The pair made their TV début as a double act the following year in The Entertainers, a Channel 4 showcase for new performers which had to be broadcast at 11.15pm rather than in its usual 8.30pm slot because they used the word "clitoris". Further TV work came thick and fast: two series of Girls On Top, a kind of female version of The Young Ones; Happy Families, scripted by Ben Elton, and starring Saunders in all the main roles, with cameos from French and the rest of the Comic Strip team; and, in 1987, the very first series of French and Saunders.

By now the pair had established a considerable following, especially among young women, and McIntyre persuaded them to embark on their first full-scale solo tour of the UK in 1989. It proved a great success, ending with a four-week run at London's Shaftesbury Theatre. Indeed so successful was it that two years later he approached them to do it again. As he was to do every year thereafter. "They always sort of said yes, but never put a time frame on it," he says. This year was different because "they were in the mood and they both needed a conservatory".

There had been plenty to get in the way during the past decade. Families, for a start. Saunders has three children with her husband, Adrian Edmondson - Beattie, 14, Ella, 13, and Freya, 10. French and her husband, Lenny Henry, have an adopted daughter, Billie, who is now nine. Then there was the matter of their individual careers to look after. Having spent their first 10 years very much together, they had spent the next 10 years establishing themselves as major stars in their own right.

As chance would have it, it was French's decision to adopt which resulted in solo success for Saunders. The pair were seven weeks away from recording a new French and Saunders series when French heard that a baby had become available.
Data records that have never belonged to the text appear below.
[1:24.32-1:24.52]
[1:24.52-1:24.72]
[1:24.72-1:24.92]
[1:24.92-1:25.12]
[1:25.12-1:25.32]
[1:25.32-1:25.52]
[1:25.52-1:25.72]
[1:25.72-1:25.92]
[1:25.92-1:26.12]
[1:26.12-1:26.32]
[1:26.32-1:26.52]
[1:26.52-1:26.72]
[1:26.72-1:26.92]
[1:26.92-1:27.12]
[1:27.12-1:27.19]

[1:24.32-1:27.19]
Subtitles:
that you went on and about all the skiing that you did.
She had to pull out, but did not want anyone to know why. To cover for her, Saunders told the BBC that the writing of the series was not going well, but she had another idea, for a sitcom, based on a sketch the pair had once done. And so was born Absolutely Fabulous.

French has since admitted that she was jealous of the runaway success of the award-winning Ab Fab, and it was some time before she was able to achieve a prominence equal to her partner's. Murder Most Horrid was a start, but it was only with The Vicar of Dibley, in which she plays the chocolate-loving reverend Geraldine Granger, that she really established herself. Such is the ratings-busting value of the show that the BBC chose it to spearhead its Christmas season last year, with three shows over the holiday period.
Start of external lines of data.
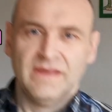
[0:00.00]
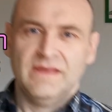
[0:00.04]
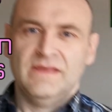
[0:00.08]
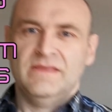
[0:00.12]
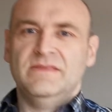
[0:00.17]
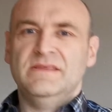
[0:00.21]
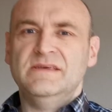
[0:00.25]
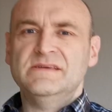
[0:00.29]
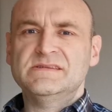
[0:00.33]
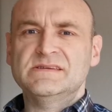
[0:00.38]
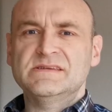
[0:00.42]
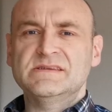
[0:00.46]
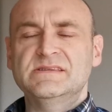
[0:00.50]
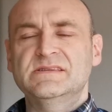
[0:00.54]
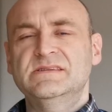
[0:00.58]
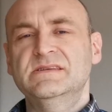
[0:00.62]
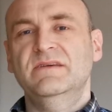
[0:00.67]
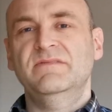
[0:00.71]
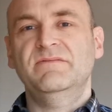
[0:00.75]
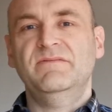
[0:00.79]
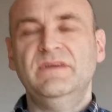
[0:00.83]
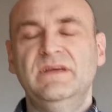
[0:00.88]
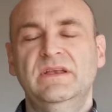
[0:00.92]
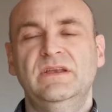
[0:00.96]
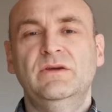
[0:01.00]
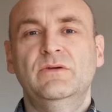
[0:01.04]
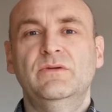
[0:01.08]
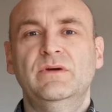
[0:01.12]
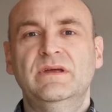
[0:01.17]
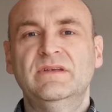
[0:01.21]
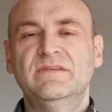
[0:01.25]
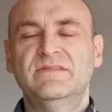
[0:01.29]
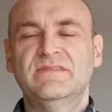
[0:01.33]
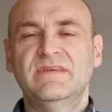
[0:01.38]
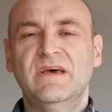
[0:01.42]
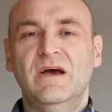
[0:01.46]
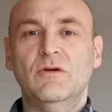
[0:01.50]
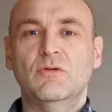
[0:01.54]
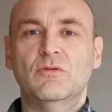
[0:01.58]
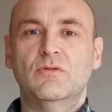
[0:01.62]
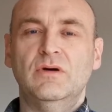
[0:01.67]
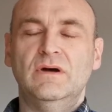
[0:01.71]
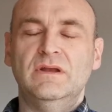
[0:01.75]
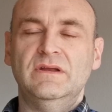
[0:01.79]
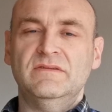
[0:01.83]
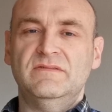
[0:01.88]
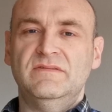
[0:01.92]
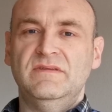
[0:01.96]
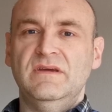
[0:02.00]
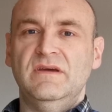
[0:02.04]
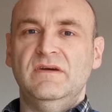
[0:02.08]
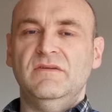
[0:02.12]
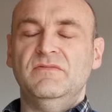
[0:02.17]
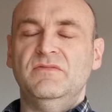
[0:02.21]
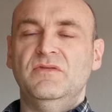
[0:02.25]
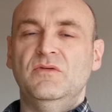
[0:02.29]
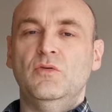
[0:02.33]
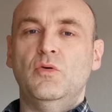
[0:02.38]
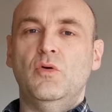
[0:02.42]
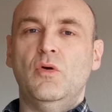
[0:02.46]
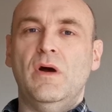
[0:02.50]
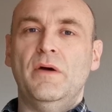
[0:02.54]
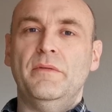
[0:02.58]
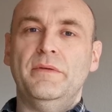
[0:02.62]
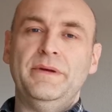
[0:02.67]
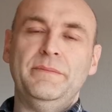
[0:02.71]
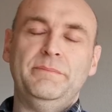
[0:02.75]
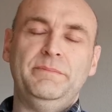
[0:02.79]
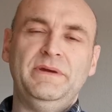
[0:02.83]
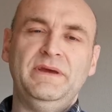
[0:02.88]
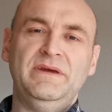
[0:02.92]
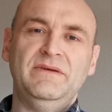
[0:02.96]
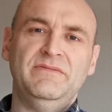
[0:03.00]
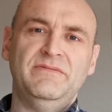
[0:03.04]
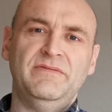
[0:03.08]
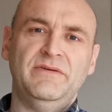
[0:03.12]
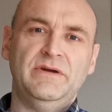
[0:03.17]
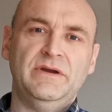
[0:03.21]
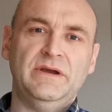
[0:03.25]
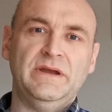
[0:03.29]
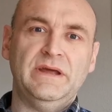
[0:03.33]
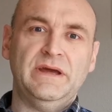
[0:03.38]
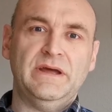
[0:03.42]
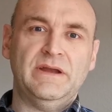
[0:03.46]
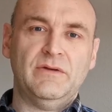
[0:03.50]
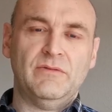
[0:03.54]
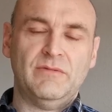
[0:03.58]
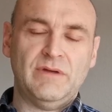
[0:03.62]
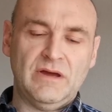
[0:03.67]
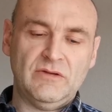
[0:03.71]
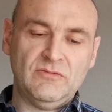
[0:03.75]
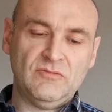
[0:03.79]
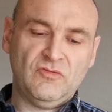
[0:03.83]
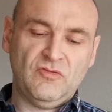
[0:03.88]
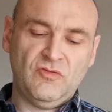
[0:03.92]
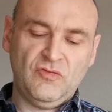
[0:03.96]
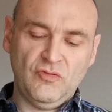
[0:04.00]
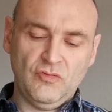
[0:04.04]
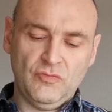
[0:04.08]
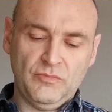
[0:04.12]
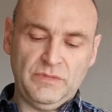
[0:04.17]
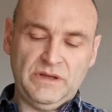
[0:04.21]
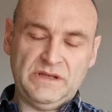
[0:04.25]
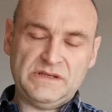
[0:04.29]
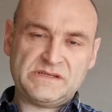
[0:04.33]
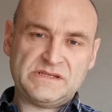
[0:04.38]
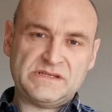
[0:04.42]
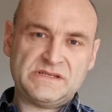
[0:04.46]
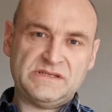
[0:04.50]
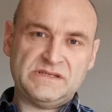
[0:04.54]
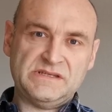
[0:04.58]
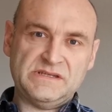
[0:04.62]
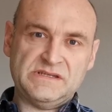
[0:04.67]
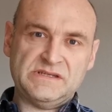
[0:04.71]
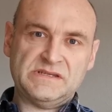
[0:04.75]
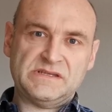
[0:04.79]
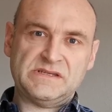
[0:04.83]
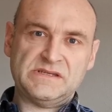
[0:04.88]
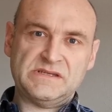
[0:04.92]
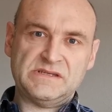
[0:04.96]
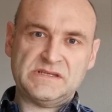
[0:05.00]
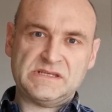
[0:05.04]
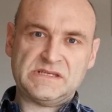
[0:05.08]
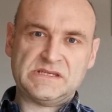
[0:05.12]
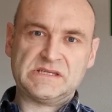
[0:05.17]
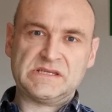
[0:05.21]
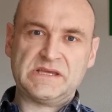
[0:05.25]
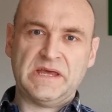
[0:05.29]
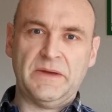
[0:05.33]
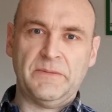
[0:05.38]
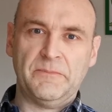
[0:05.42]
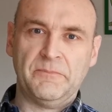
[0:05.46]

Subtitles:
This is the video and sound quality of the Huawei P30 at around 2 meters distance.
Plowman says talk of lucrative golden handcuffs at the BBC is nonsense, but nevertheless the pair are "fairly well rewarded" for working exclusively for the corporation. A recent survey of celebrity wealth by the investment company Singer and Friedlander estimated that French is worth £5m and Saunders £10m. The discrepancy is largely accounted for by the TV production company that Saunders jointly owns with Edmondson.
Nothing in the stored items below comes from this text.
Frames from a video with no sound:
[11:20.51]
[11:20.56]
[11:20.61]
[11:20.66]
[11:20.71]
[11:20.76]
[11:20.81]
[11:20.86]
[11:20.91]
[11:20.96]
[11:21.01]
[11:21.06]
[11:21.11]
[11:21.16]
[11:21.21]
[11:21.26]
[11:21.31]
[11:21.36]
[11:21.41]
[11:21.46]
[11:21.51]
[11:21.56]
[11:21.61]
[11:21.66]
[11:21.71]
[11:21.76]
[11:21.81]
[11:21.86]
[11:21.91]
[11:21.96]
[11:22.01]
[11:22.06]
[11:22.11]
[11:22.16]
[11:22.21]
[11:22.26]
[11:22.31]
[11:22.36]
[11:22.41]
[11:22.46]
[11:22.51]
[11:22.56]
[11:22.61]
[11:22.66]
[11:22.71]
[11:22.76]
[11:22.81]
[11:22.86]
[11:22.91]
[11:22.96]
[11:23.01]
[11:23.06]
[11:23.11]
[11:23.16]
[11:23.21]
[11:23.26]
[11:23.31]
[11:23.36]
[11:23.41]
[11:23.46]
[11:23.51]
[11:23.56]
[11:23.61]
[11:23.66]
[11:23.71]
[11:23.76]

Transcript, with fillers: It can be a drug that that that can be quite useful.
Outside her TV work, Saunders is rarely to be seen. French, by contrast, has found herself regularly in the public eye, sometimes by design, at other times not. In 1994, for instance, she chose to appear naked in Esquire magazine in an attempt to strike a blow for fat women. In an accompanying article, she put forward the view that large women are better in bed than thin ones. "We know how to use our mighty weight," she said. "We know the considerable power of a full and voluptuous body." Somewhat naïvely she was then taken aback to find the pictures appearing in the tabloid press, along with comments that were often unfavourable.

The pair remain close friends even though they may go months without speaking to one another and they say they have yet to fall out. After the current tour is over, they will once again go their separate ways. Saunders is set to make Mirrorball, a new sitcom about failed thespians which will reunite her with all the regulars from Ab Fab. French, meanwhile, will be appearing on the London stage, playing Bottom in A Midsummer Night's Dream.

Nevertheless, they are confident that they will be working together again, no matter how far in the future that may be. As French said recently, "The only time we won't work together is if one of us dies."